> _Data supplied_:
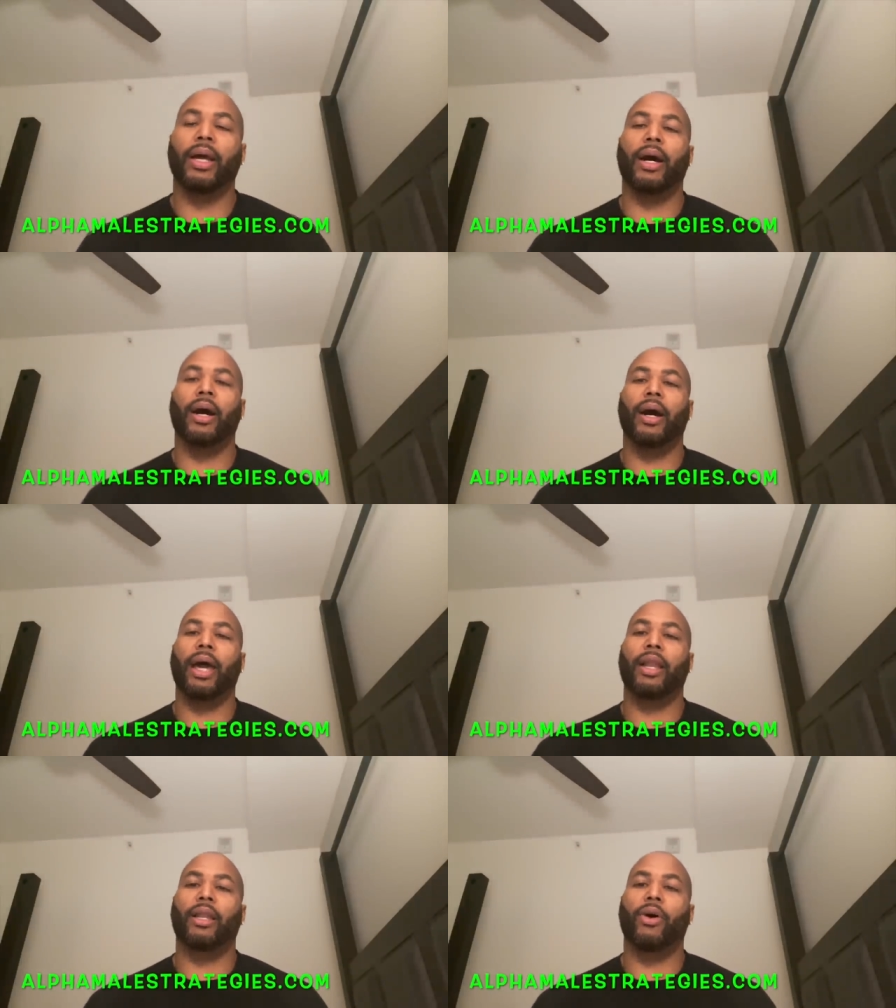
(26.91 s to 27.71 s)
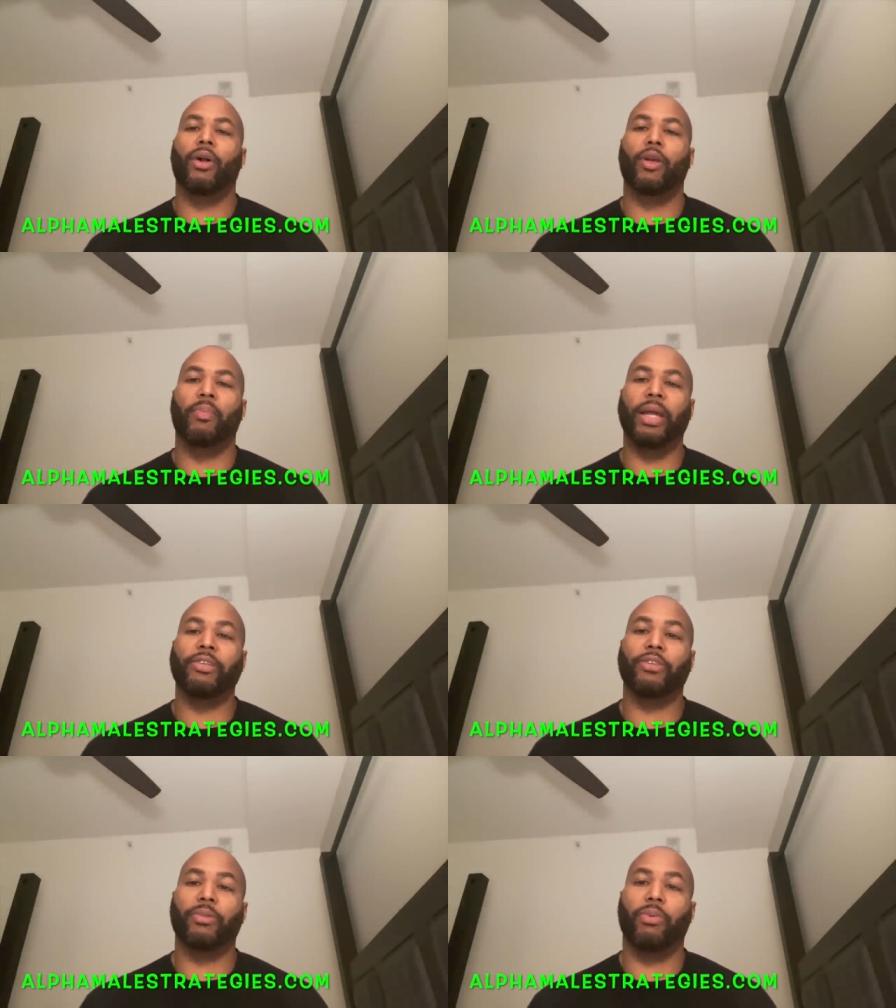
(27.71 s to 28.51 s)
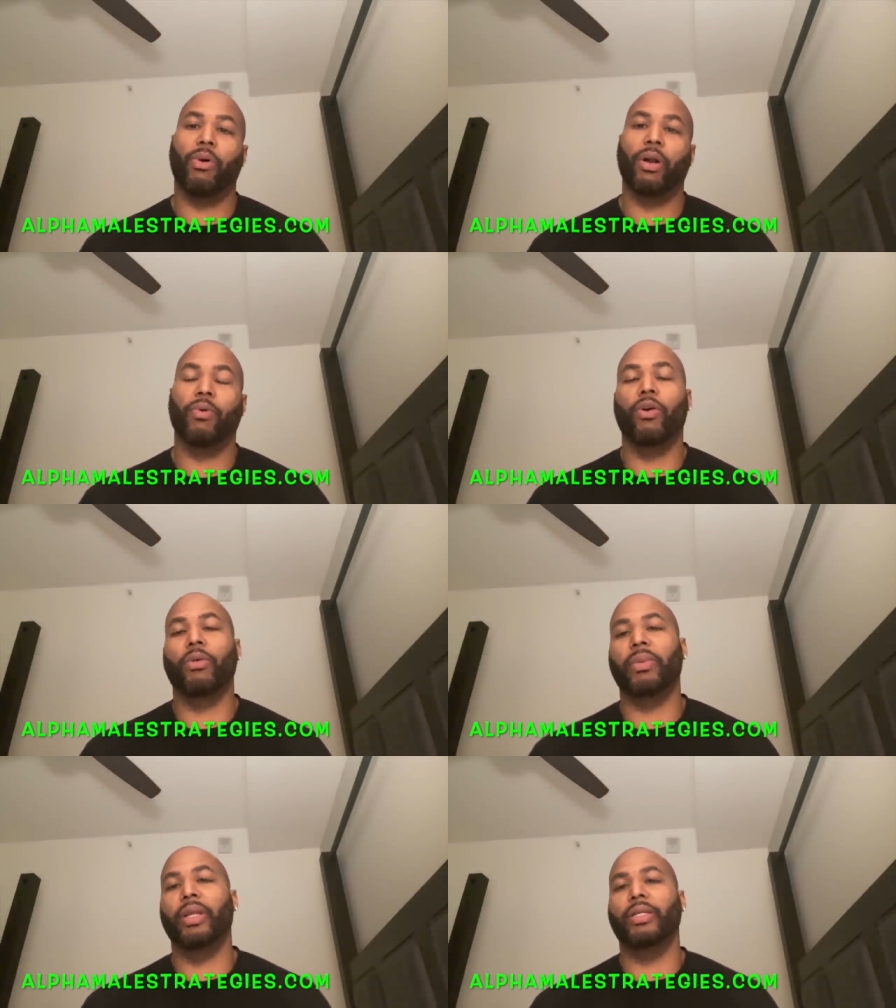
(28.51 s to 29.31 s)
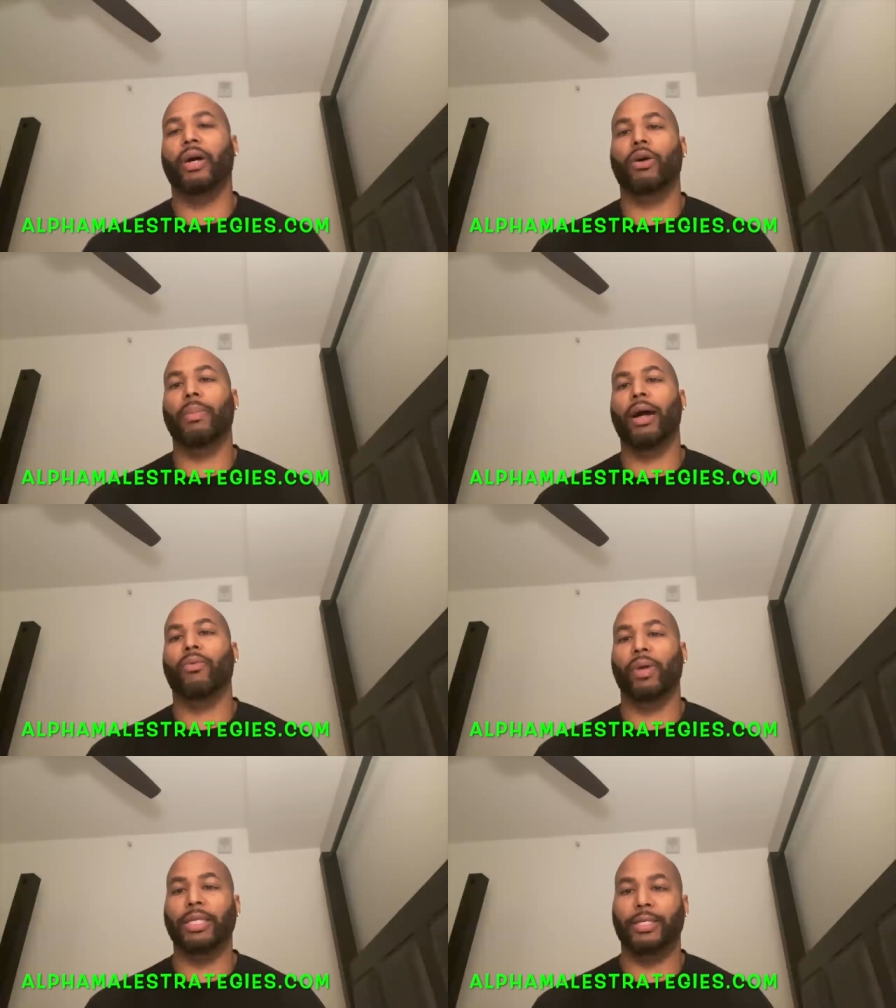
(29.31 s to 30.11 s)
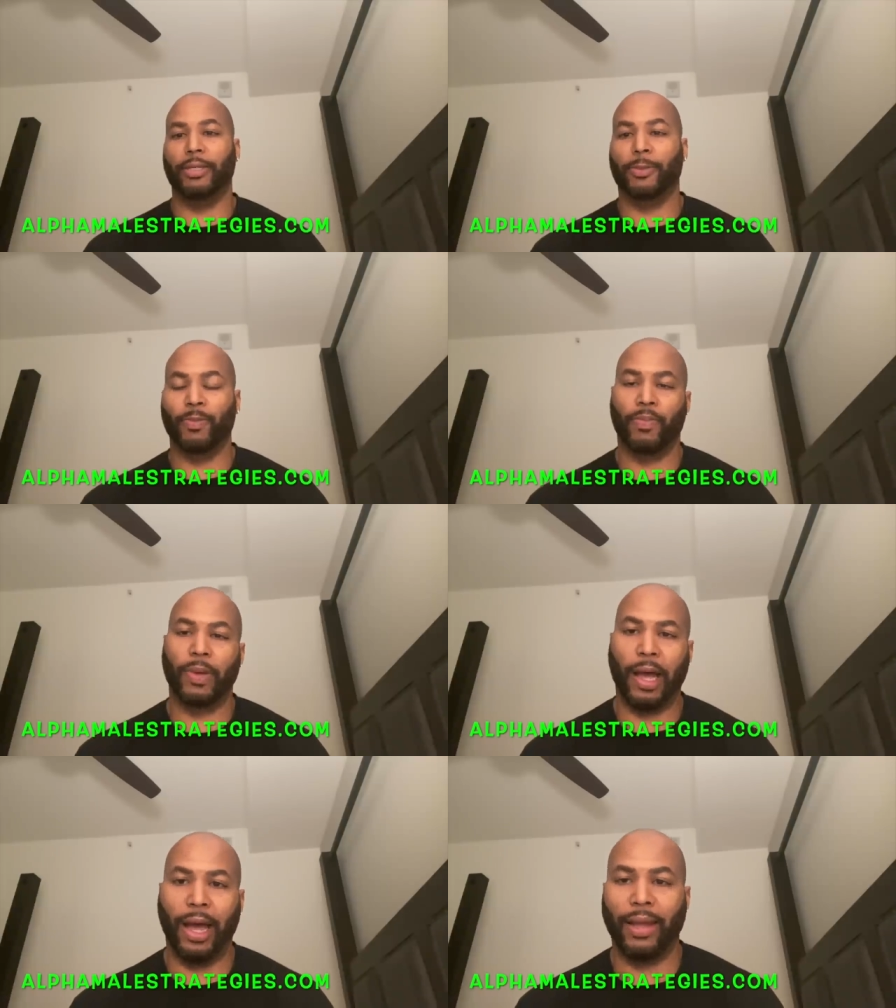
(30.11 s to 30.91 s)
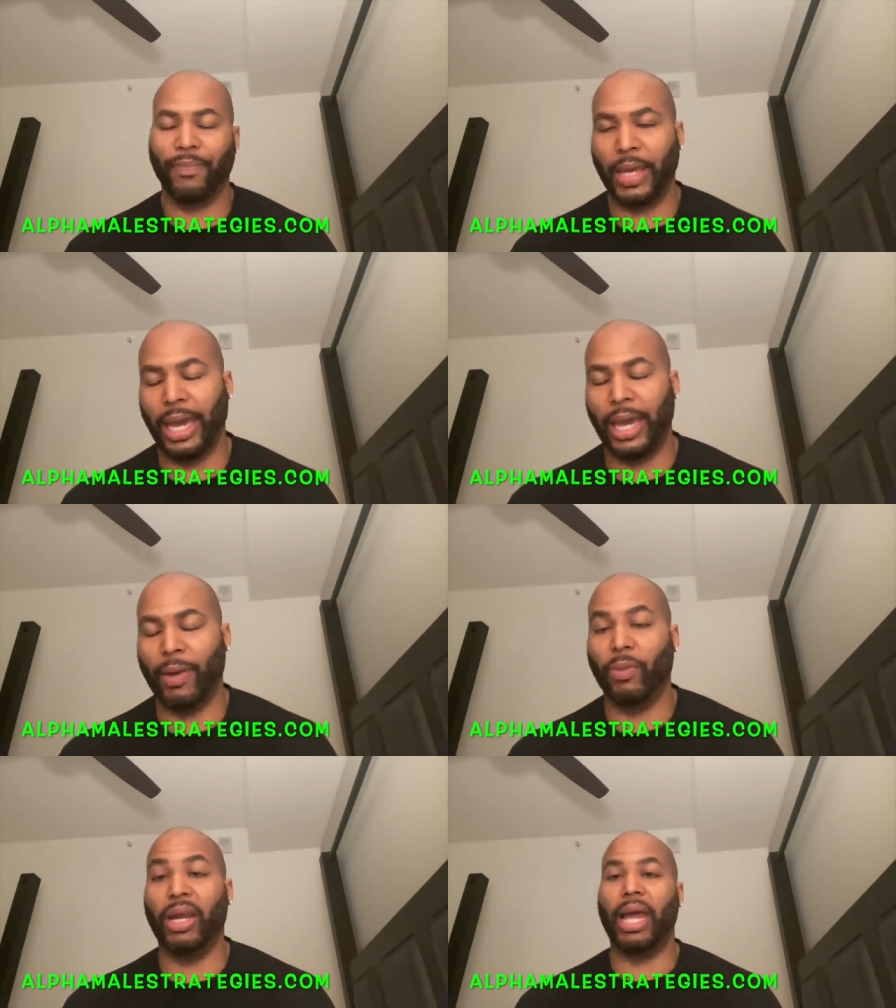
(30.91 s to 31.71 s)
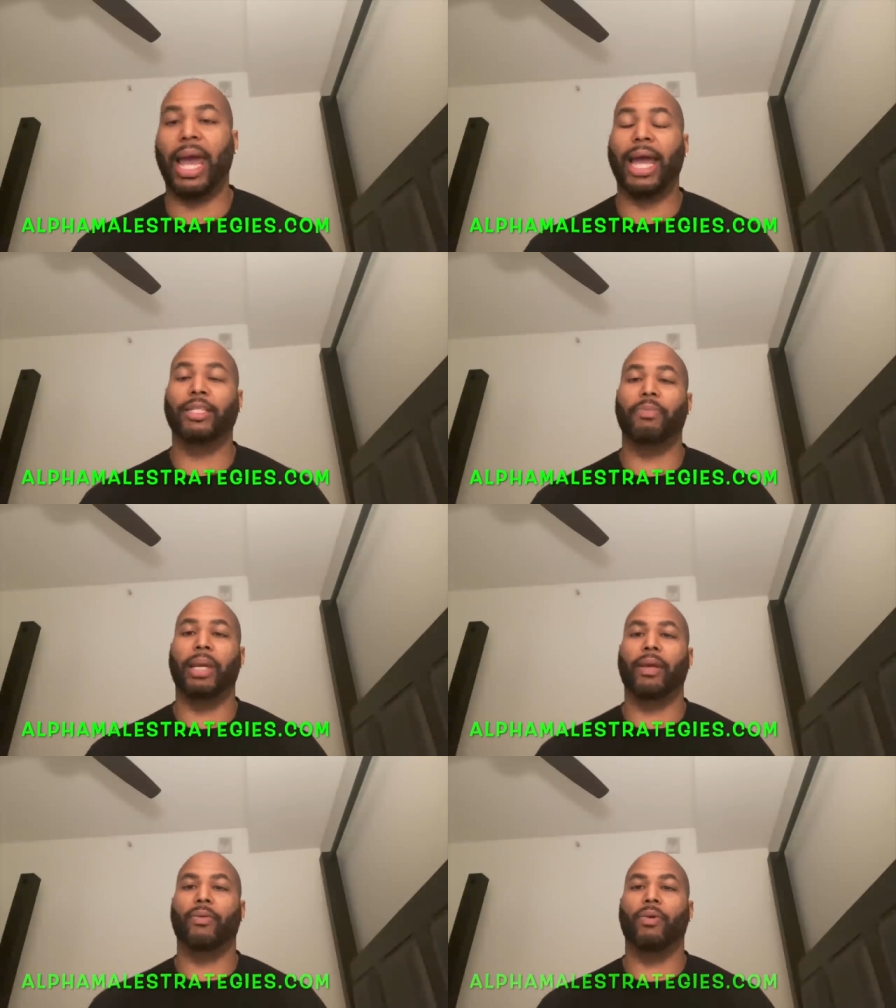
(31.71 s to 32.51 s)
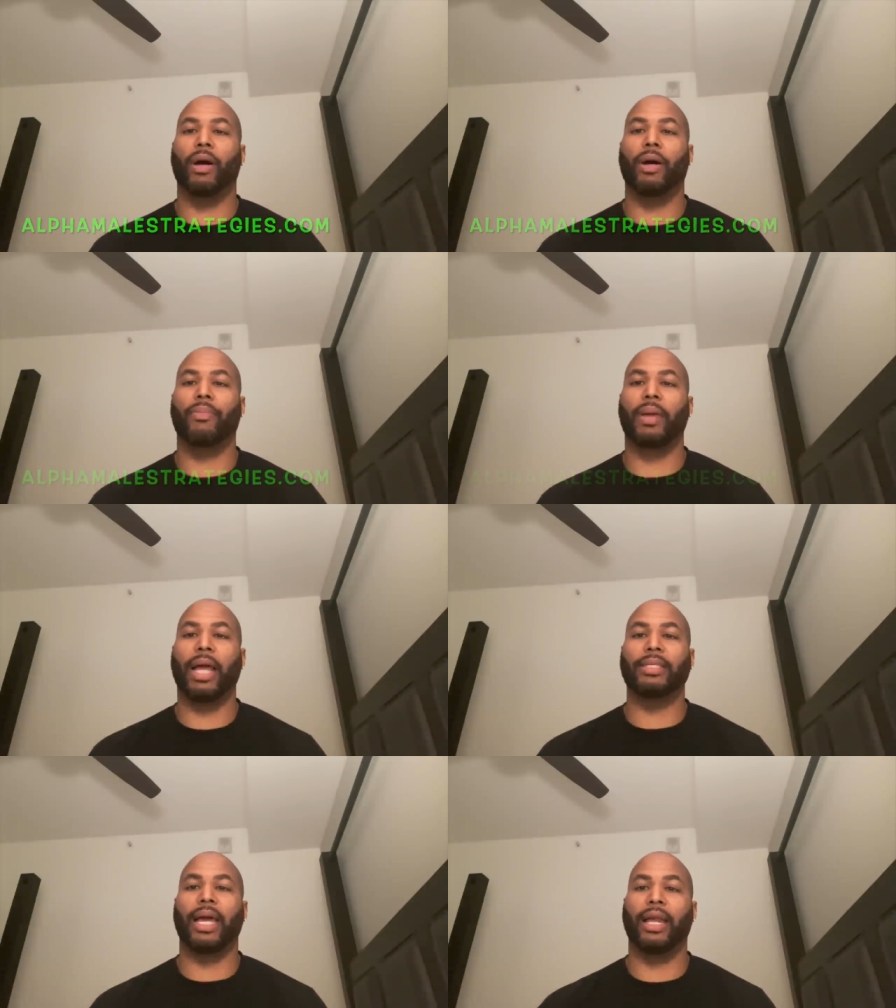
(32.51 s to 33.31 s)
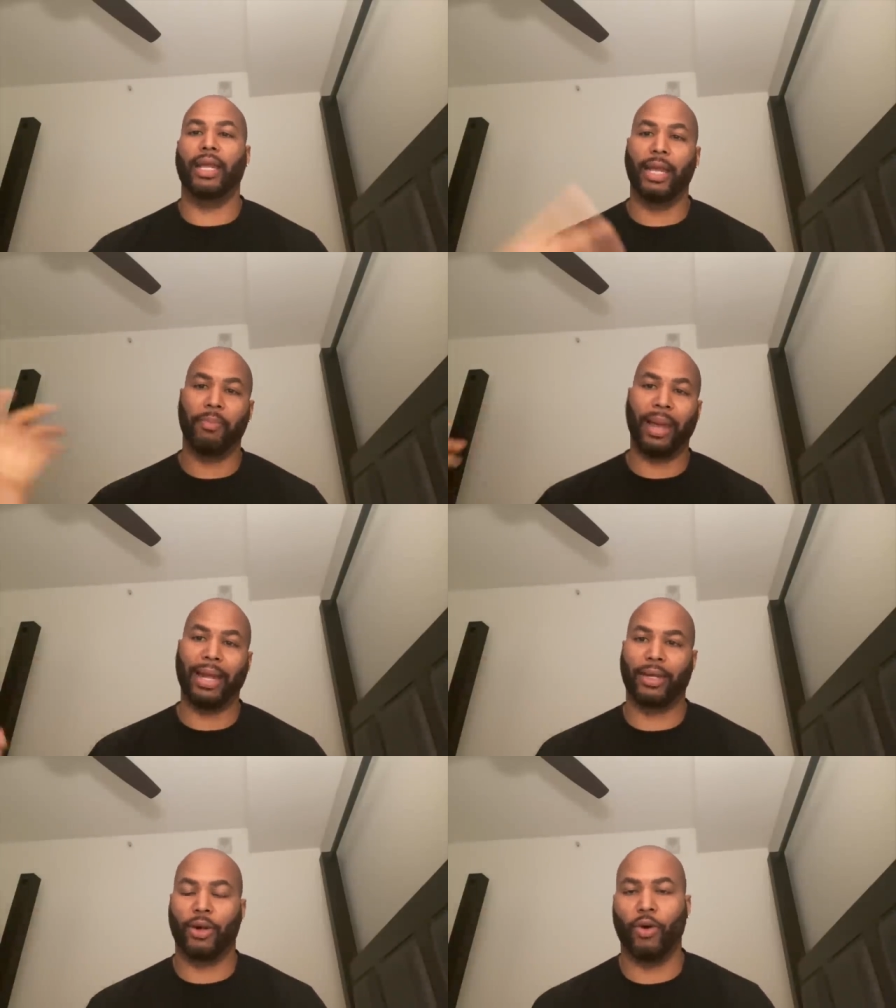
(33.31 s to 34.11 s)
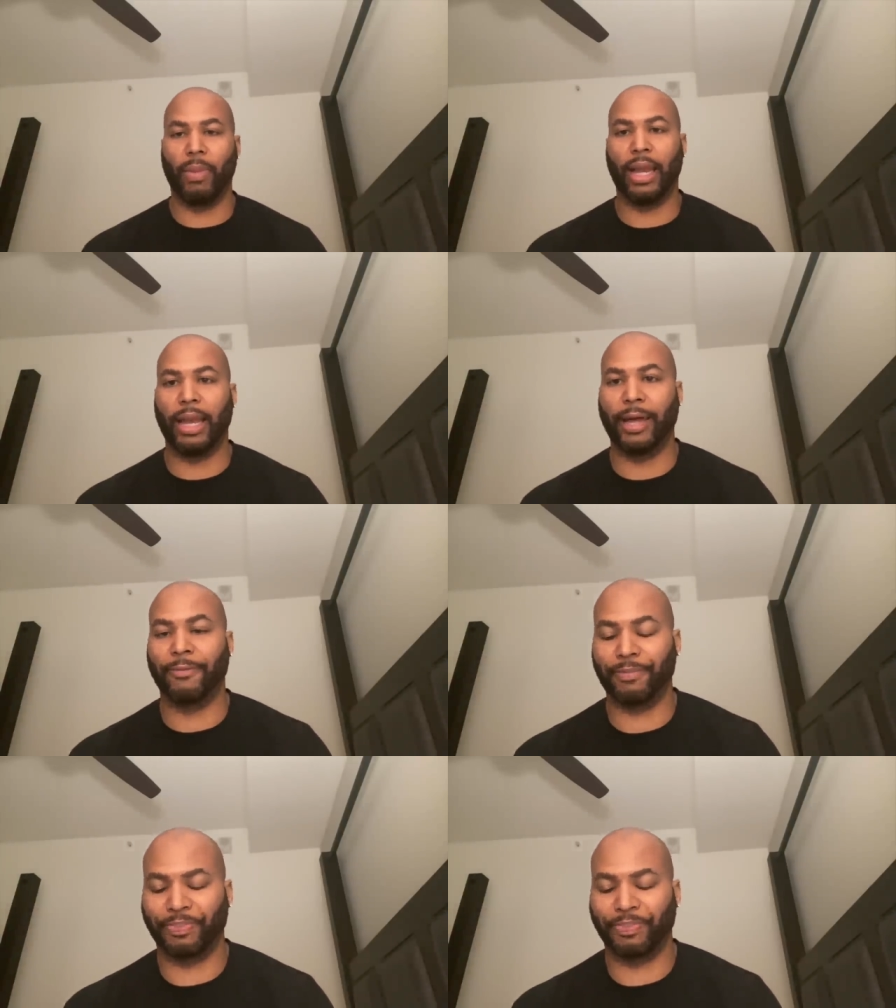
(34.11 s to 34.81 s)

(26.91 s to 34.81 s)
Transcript: Uh, I had a loyal Patreon supporter wanted me to talk about racism, all right, and what aspect well, um, has it had an impact on my life.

> _What is required_:
Set down nothing but the lines from the one containing "(30.91 s to 31.71 s)" to the final line above, both included, with every picture left out.

> _Response area_:
(30.91 s to 31.71 s)
(31.71 s to 32.51 s)
(32.51 s to 33.31 s)
(33.31 s to 34.11 s)
(34.11 s to 34.81 s)

(26.91 s to 34.81 s)
Transcript: Uh, I had a loyal Patreon supporter wanted me to talk about racism, all right, and what aspect well, um, has it had an impact on my life.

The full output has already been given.